El brujo postergado - versión de Jorge Luis Borges
En Santiago había un deán que tenía
codicia de aprender el arte de la magia. Oyó decir que don Illán de Toledo la
sabía más que ninguno y fue a Toledo a buscarlo. El día que llegó enderezó a la
casa de don Illán y lo encontró leyendo en una habitación apartada. Este lo
recibió con bondad y le dijo que postergara el motivo de su visita hasta
después de comer. Le señaló un alojamiento muy fresco y le dijo que lo alegraba
mucho su venida.
Después de comer, el deán le refirió la razón de aquella visita y le rogó que le enseñara la ciencia mágica. Don Illán le dijo que adivinaba que era deán, hombre de buena posición y buen porvenir, y que temía ser olvidado luego por él. El deán le prometió y aseguró que nunca olvidaría aquella merced, y que estaría siempre a sus órdenes.
Ya arreglado
el asunto, explicó don Illán que las artes mágicas no se podían aprender sino
en sitio apartado, y, tomándolo por la mano, lo llevó a una pieza contigua, en
cuyo piso había una gran argolla de hierro. Antes le dijo a la sirvienta que
tuviese perdices para la cena, pero que no las pusiera a asar hasta que la
mandaran.
Levantaron
la argolla entre los dos y descendieron por una escalera de piedra bien labrada.
Al pie de la escalera había una celda y luego una biblioteca y luego una
especie de gabinete con instrumentos mágicos. Revisaron los libros y en eso
estaban cuando entraron dos hombres con una carta para el deán, escrita por el
obispo, su tío, en la que le hacía saber que estaba muy enfermo y que, si
quería encontrarlo vivo, no demorase. Al deán lo contrariaron mucho estas nuevas,
lo uno por la dolencia de su tío, lo otro por tener que interrumpir los
estudios.
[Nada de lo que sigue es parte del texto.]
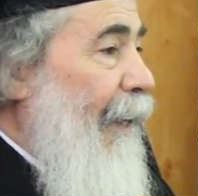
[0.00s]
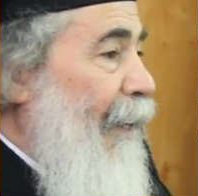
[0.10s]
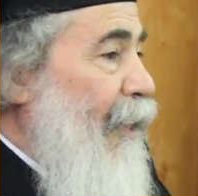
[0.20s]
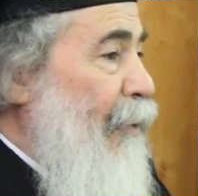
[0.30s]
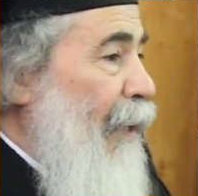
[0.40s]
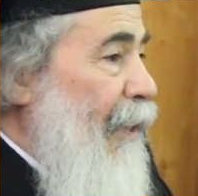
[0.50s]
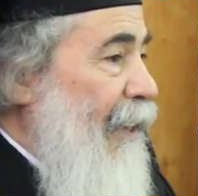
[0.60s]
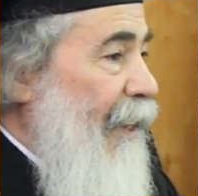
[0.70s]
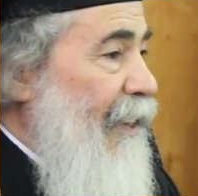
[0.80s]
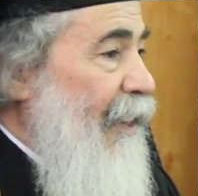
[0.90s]
as
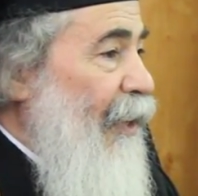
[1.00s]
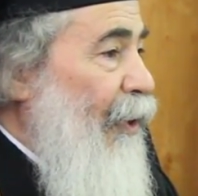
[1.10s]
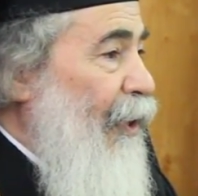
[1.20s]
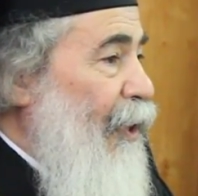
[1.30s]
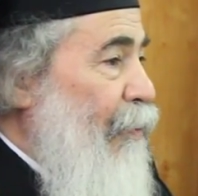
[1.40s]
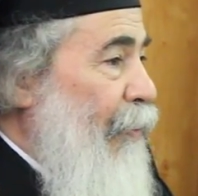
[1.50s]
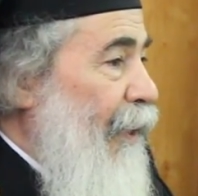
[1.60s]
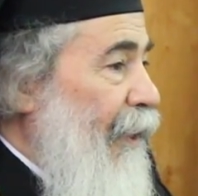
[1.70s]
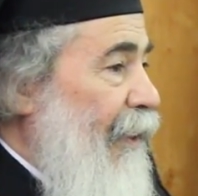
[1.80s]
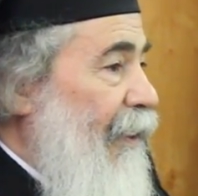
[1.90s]
much as the Holy
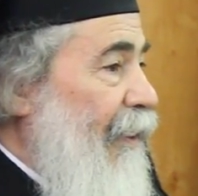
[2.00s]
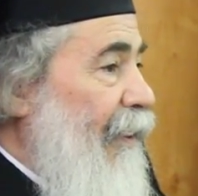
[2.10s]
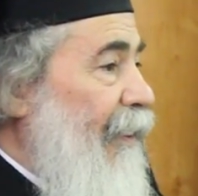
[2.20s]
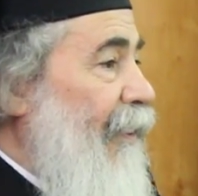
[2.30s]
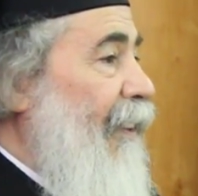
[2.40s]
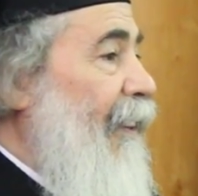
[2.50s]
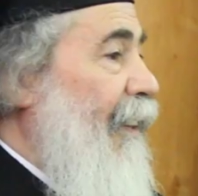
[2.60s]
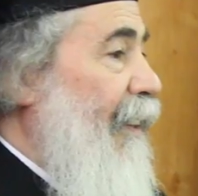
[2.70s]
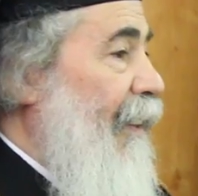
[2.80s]
Spirit uh,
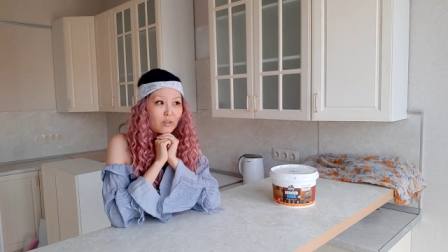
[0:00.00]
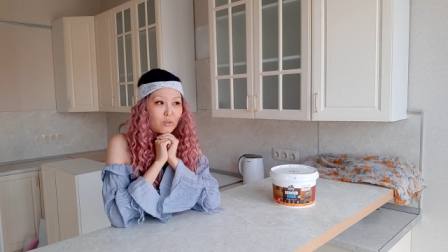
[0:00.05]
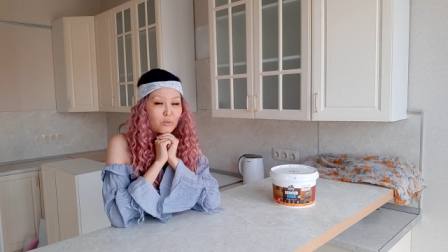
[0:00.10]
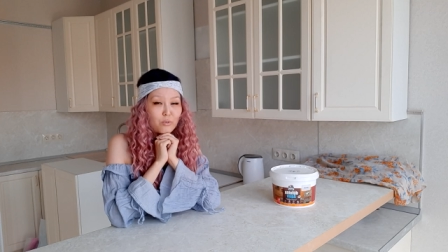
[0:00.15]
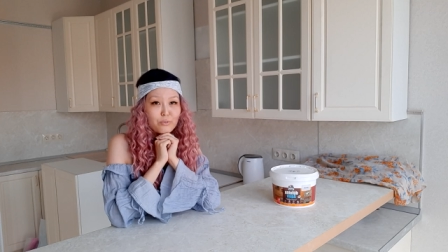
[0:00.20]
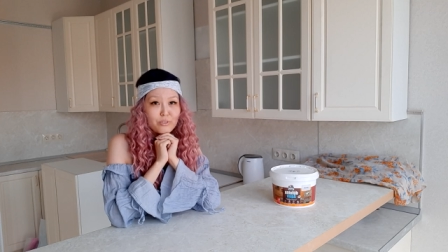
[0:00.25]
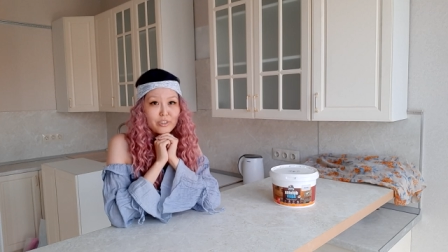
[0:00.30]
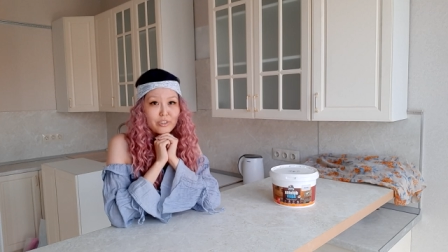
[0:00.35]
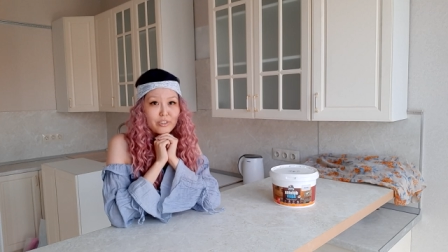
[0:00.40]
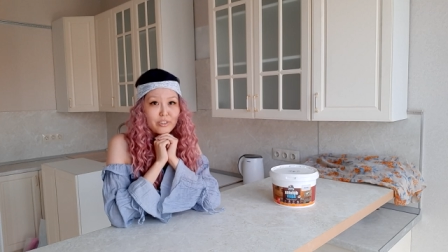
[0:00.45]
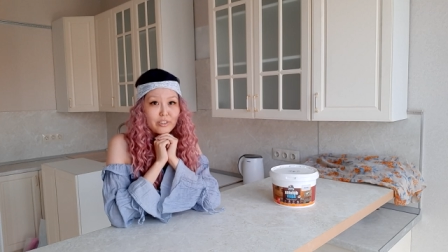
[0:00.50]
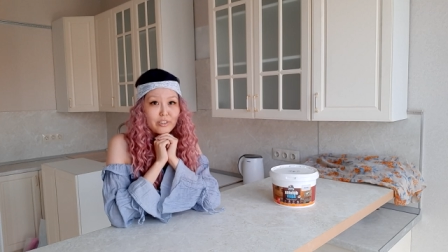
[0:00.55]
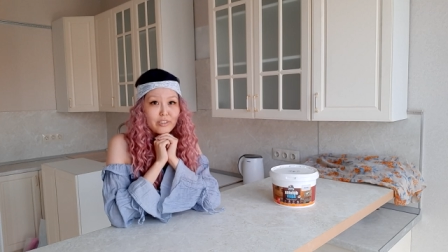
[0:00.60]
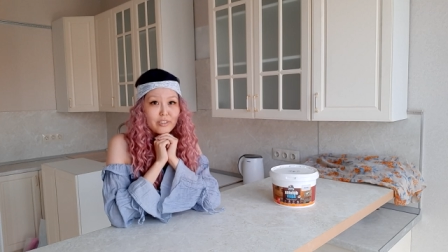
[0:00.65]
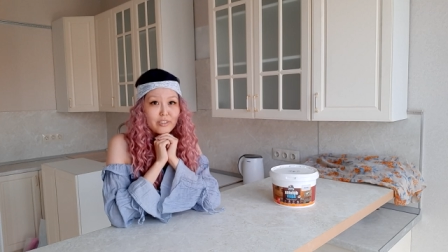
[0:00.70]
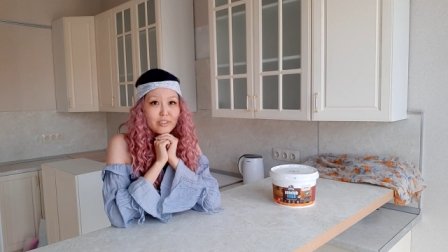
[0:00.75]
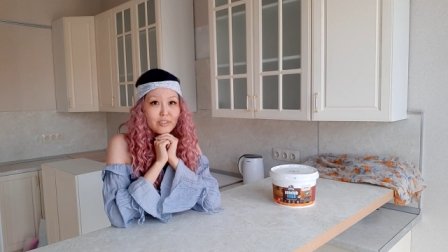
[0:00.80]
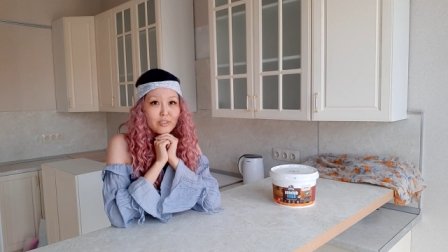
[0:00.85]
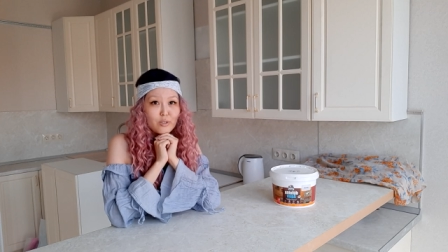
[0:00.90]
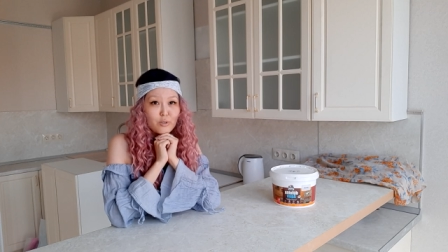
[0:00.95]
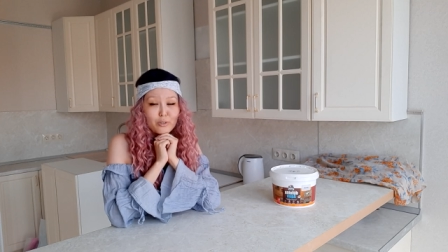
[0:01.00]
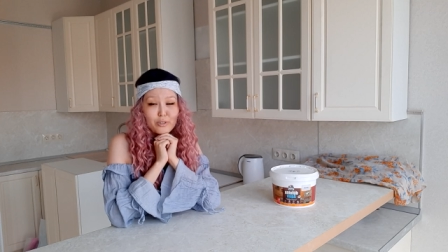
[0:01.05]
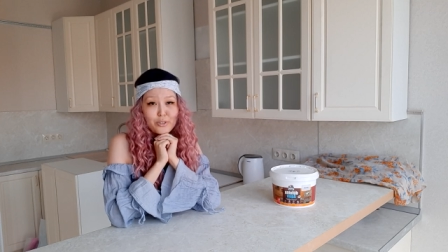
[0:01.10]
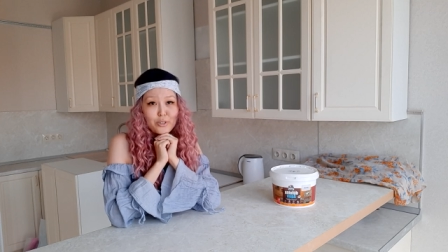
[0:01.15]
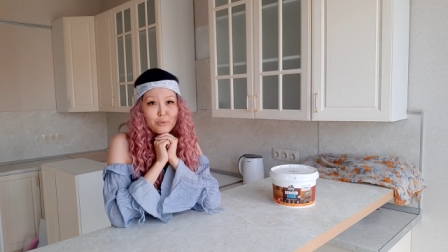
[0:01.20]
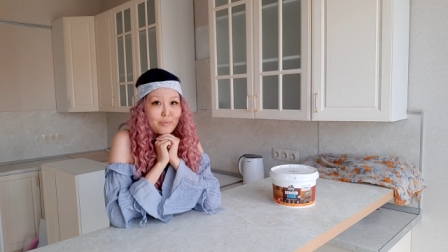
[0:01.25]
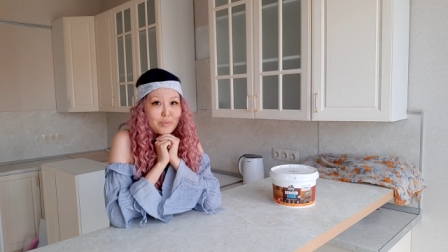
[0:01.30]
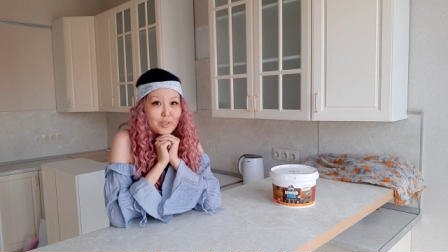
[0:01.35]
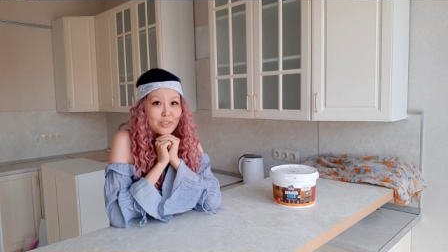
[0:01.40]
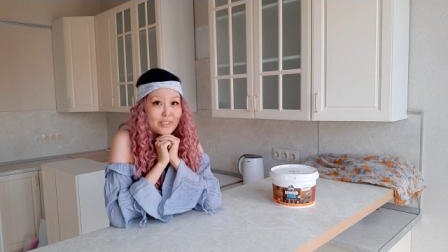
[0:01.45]
louver
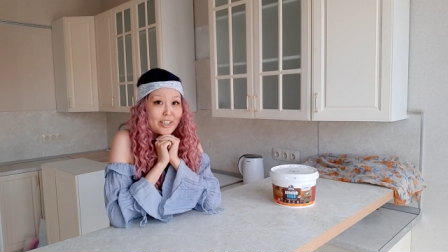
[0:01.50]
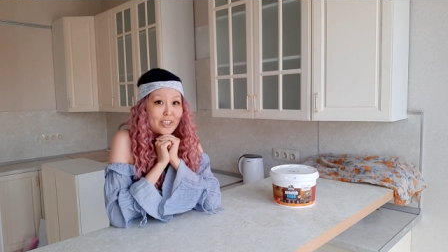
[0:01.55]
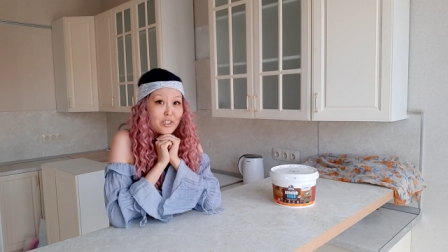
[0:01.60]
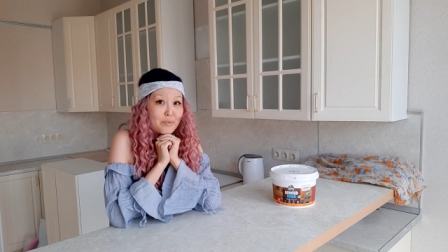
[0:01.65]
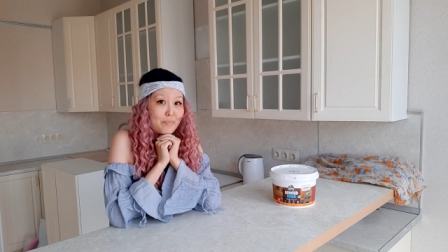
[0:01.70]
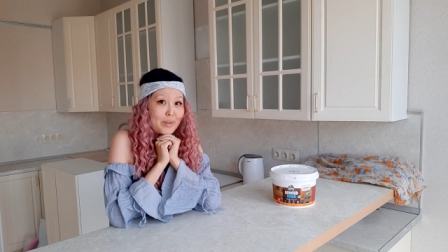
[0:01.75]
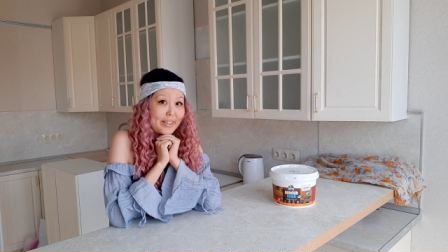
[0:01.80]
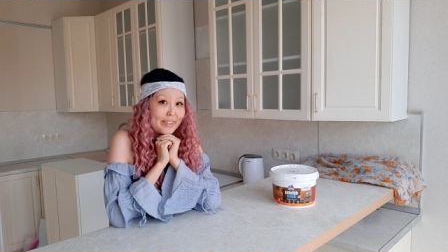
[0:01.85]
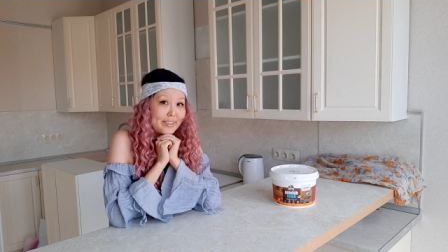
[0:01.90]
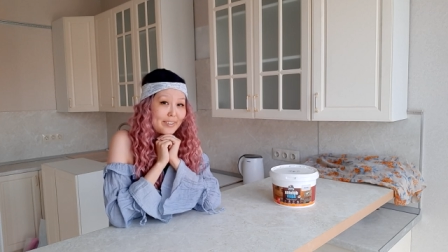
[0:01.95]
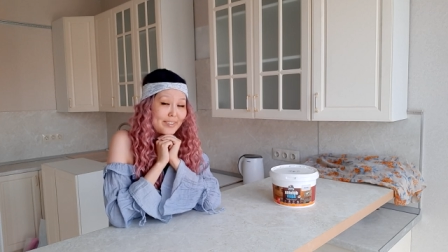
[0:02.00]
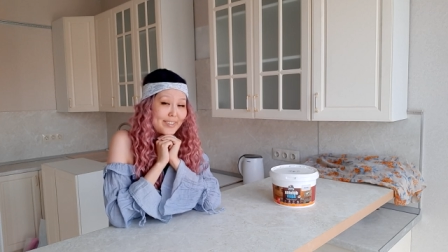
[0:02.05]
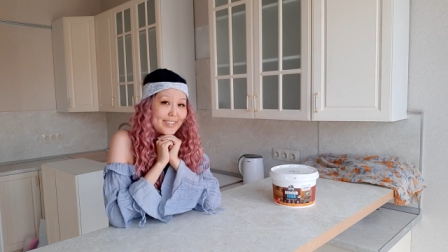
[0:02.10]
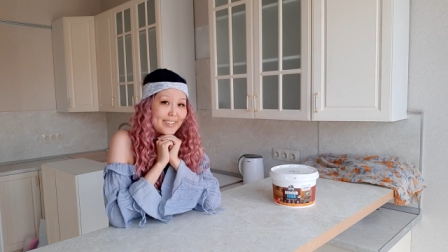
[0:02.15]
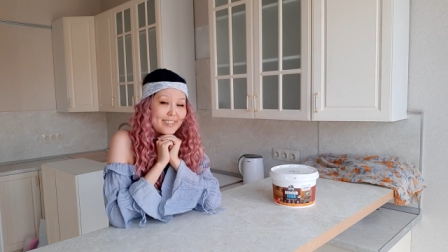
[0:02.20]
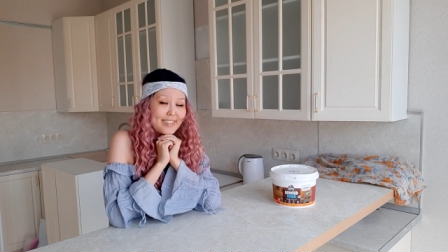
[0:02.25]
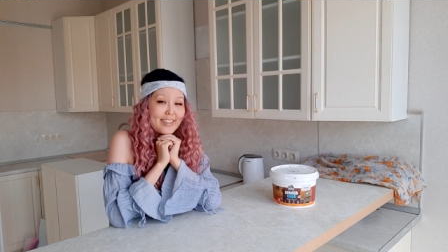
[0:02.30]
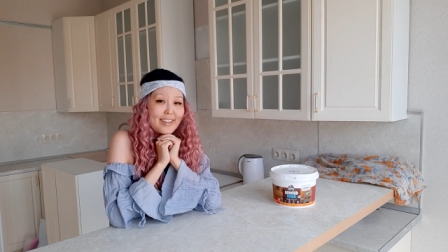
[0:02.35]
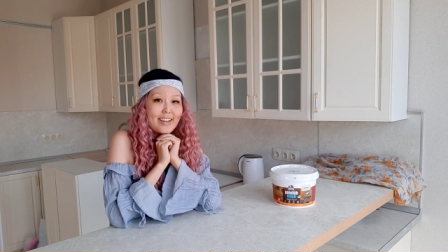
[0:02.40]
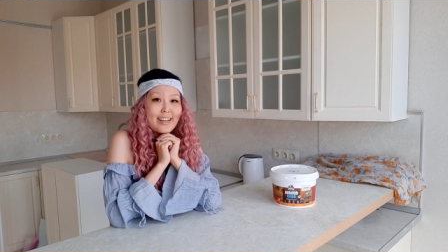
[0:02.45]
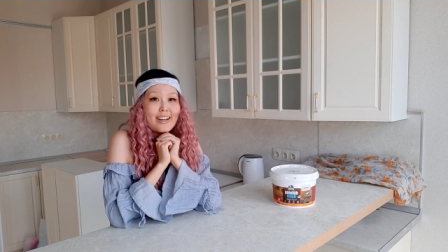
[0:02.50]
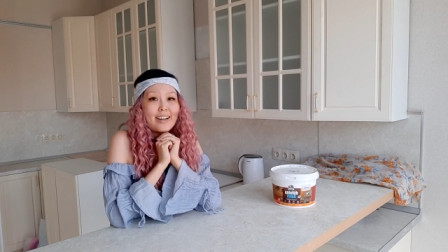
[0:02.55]
doors slash panels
Optó por escribir una disculpa y la mandó al obispo. A los tres días
llegaron unos hombres de luto con otras cartas para el deán, en las que se leía
que el obispo había fallecido, que estaban eligiendo sucesor, y que esperaban
por la gracia de Dios que lo eligieran a él. Decían también que no se molestara
en venir, puesto que parecía mucho mejor que lo eligieran en su ausencia.
A los diez días vinieron dos escuderos muy bien vestidos, que se arrojaron a sus pies y besaron sus manos, y lo saludaron obispo. Cuando don Illán vio estas cosas, se dirigió con mucha alegría al nuevo prelado y le dijo que agradecía al Señor que tan buenas nuevas llegaran a su casa. Luego le pidió el decanazgo vacante para uno de sus hijos. El obispo le hizo saber que había reservado el decanazgo para su propio hermano, pero había determinado favorecerlo y que partiesen juntos para Santiago. […]
Pasan varios
años y al antiguo deán le ofrecen progresivamente puestos más altos; pasa a ser
arzobispo y cardenal. Sin embargo, siempre encuentra excusas para no devolverle
el favor a don Illán, quien le solicita para su hijo los puestos que va dejando
vacantes. Finalmente, es nombrado Papa en Roma.
Cuando don
Illán supo esto, besó los pies de Su Santidad, le recordó la antigua promesa y
le pidió el cardenalato para su hijo. El Papa lo amenazó con la cárcel,
diciéndole que bien sabía él que no era más que un brujo y que en Toledo había
sido profesor de artes mágicas. El miserable don Illán dijo que iba a volver a
España y le pidió algo para comer durante el camino. El Papa no accedió.
Entonces don Illán (cuyo rostro se había remozado de un modo extraño) dijo con
una voz sin temblor:
–Pues tendré que comerme las perdices que para esta noche encargué.
La sirvienta se presentó y don Illán dijo que las asara. A estas palabras, el Papa se halló en la celda subterránea en Toledo, solamente deán de Santiago, y tan avergonzado de su ingratitud que no atinaba a disculparse. Don Illán dijo que bastaba con esa prueba, le negó su parte de las perdices y lo acompañó hasta la calle, donde le deseó feliz viaje y lo despidió con gran cortesía.